For the entries below, print exactly the lines between the line holding "[0.00-0.90s]" and the line holding "Transcript: Ok, esperamos", inclusive, and nothing else.

* DATA EXTRACT
====

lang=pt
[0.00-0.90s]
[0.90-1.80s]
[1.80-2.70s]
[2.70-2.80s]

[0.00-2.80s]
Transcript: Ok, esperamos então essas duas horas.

====

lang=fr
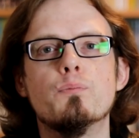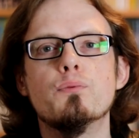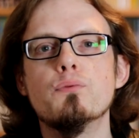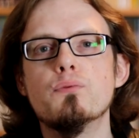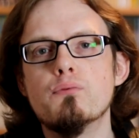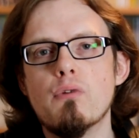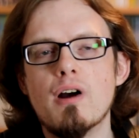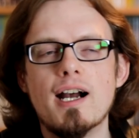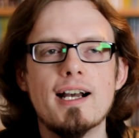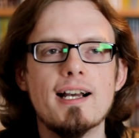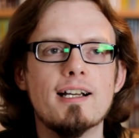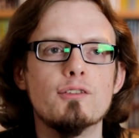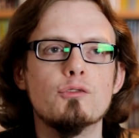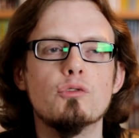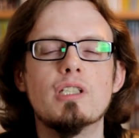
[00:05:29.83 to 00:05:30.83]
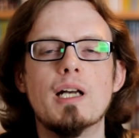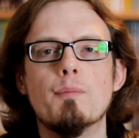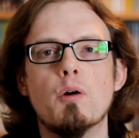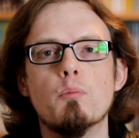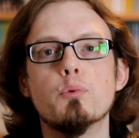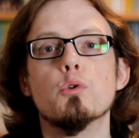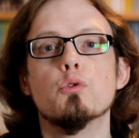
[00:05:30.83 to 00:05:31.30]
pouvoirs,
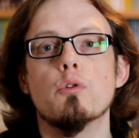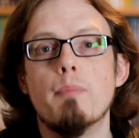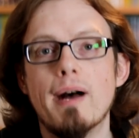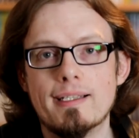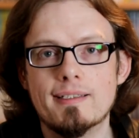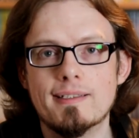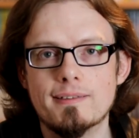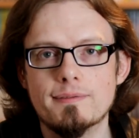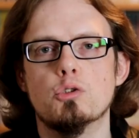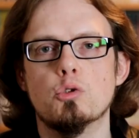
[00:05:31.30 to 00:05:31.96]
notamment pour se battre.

====

* WORKED SOLUTION
[0.00-0.90s]
[0.90-1.80s]
[1.80-2.70s]
[2.70-2.80s]

[0.00-2.80s]
Transcript: Ok, esperamos então essas duas horas.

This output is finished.